- TASK DETAILS:
Exactly as written, output each of the lines below, with no images.

Records excerpted from a collection:
####

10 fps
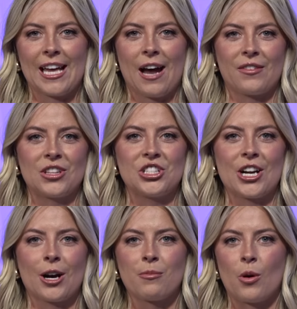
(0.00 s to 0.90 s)
out of the J
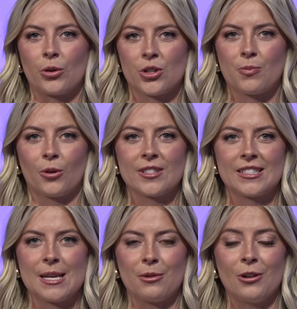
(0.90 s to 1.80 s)
R Motorsports
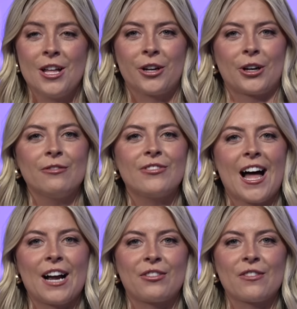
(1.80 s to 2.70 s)
stable. Green
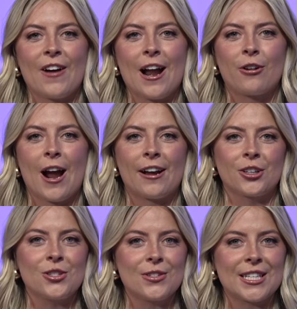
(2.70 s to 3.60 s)
flag for the Firecracker
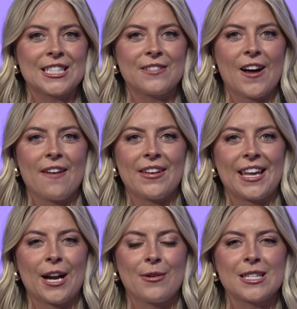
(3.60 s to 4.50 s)
two sixty-five at
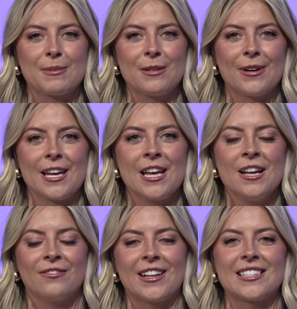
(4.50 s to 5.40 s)
Caraway Speedway,
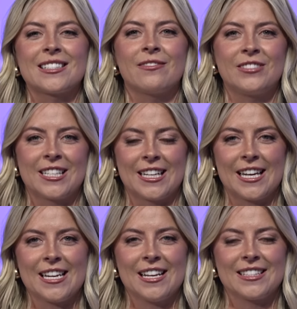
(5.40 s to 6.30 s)
plays
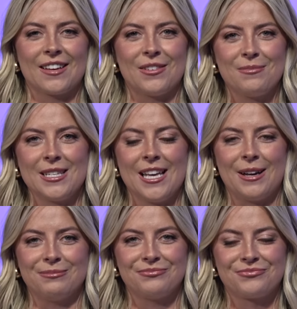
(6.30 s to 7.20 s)
tonight at seven p m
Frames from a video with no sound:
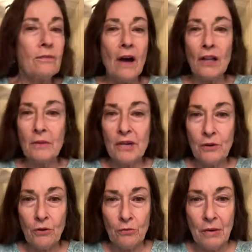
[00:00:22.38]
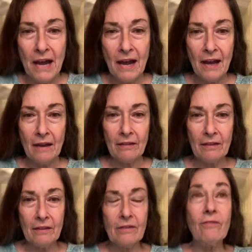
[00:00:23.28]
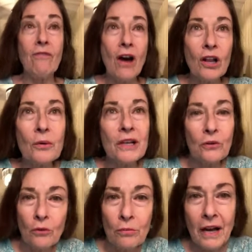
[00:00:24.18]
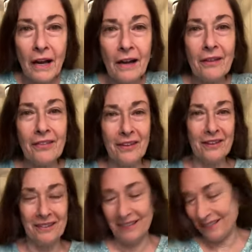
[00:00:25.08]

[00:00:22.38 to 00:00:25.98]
following your own path, following your own path.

####

- SOLUTION TO THIS TASK:
10 fps
(0.00 s to 0.90 s)
out of the J
(0.90 s to 1.80 s)
R Motorsports
(1.80 s to 2.70 s)
stable. Green
(2.70 s to 3.60 s)
flag for the Firecracker
(3.60 s to 4.50 s)
two sixty-five at
(4.50 s to 5.40 s)
Caraway Speedway,
(5.40 s to 6.30 s)
plays
(6.30 s to 7.20 s)
tonight at seven p m
Frames from a video with no sound:
[00:00:22.38]
[00:00:23.28]
[00:00:24.18]
[00:00:25.08]

[00:00:22.38 to 00:00:25.98]
following your own path, following your own path.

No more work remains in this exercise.